Exercise goal
Without its pictures, the listing below is to be transcribed exactly.

Record excerpts

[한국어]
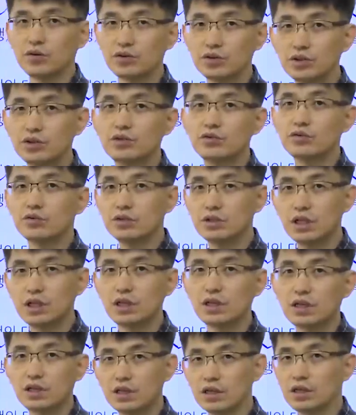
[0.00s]

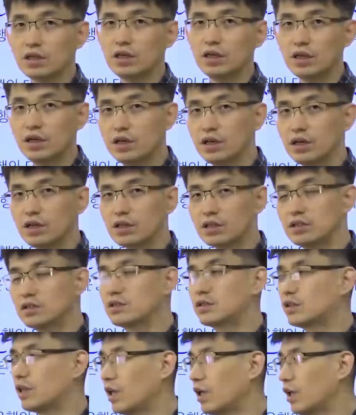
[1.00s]
시중은행끼리.
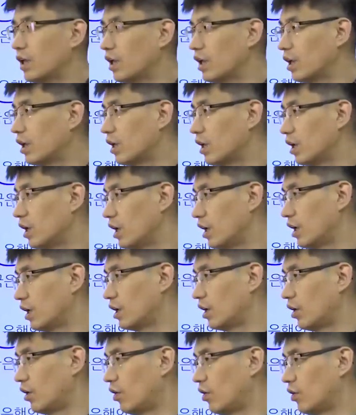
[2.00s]
그때
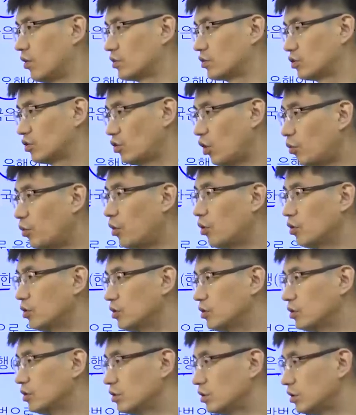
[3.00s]
어,
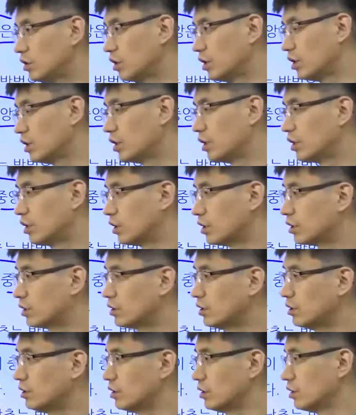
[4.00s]
써먹는
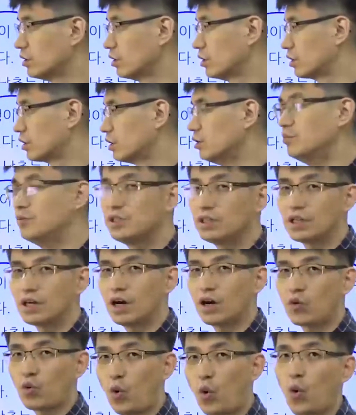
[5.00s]
그
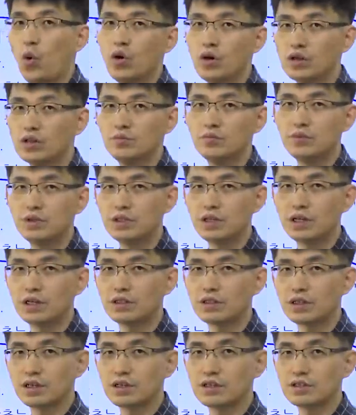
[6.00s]
금리가
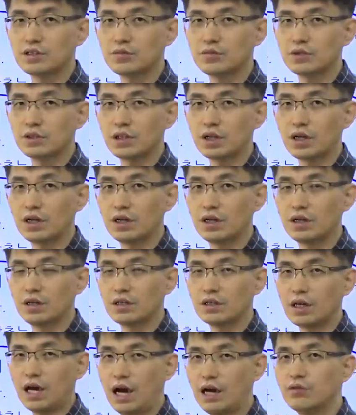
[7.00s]
콜금리라는 게 있습니다.
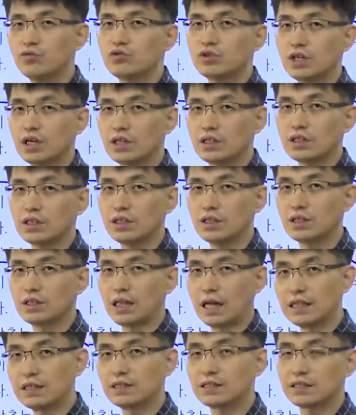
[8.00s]
하루짜리
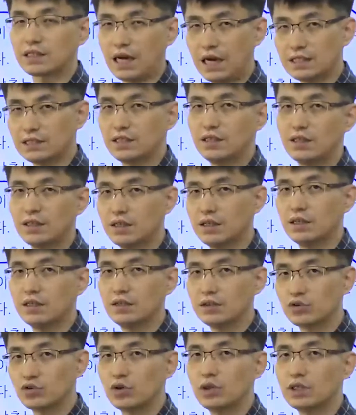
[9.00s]
단, 가장
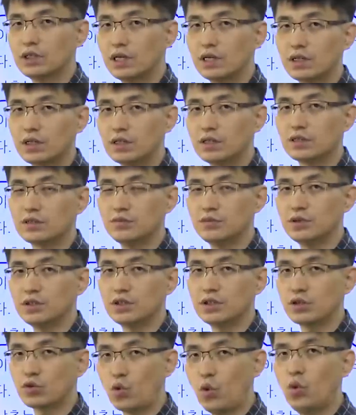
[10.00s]
최단기
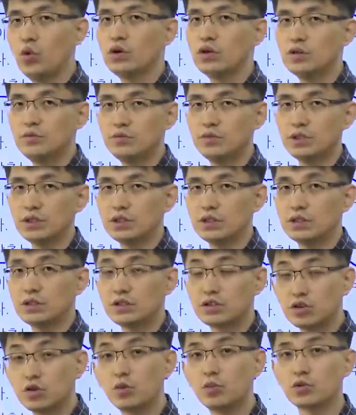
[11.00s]
금리, 콜금리
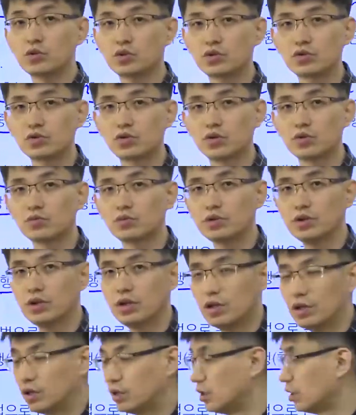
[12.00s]
들어보셨죠, 여러분들?
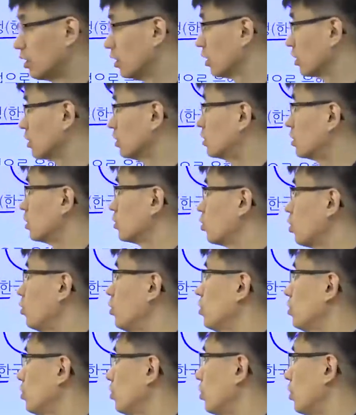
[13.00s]
그때
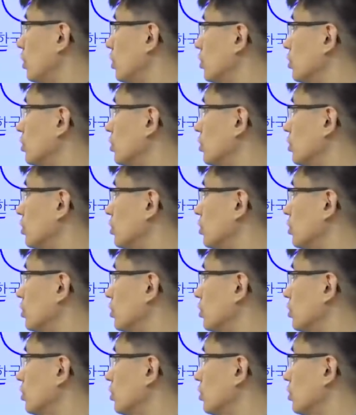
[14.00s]
써먹는 거예요.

Response
[한국어]
[0.00s]

[1.00s]
시중은행끼리.
[2.00s]
그때
[3.00s]
어,
[4.00s]
써먹는
[5.00s]
그
[6.00s]
금리가
[7.00s]
콜금리라는 게 있습니다.
[8.00s]
하루짜리
[9.00s]
단, 가장
[10.00s]
최단기
[11.00s]
금리, 콜금리
[12.00s]
들어보셨죠, 여러분들?
[13.00s]
그때
[14.00s]
써먹는 거예요.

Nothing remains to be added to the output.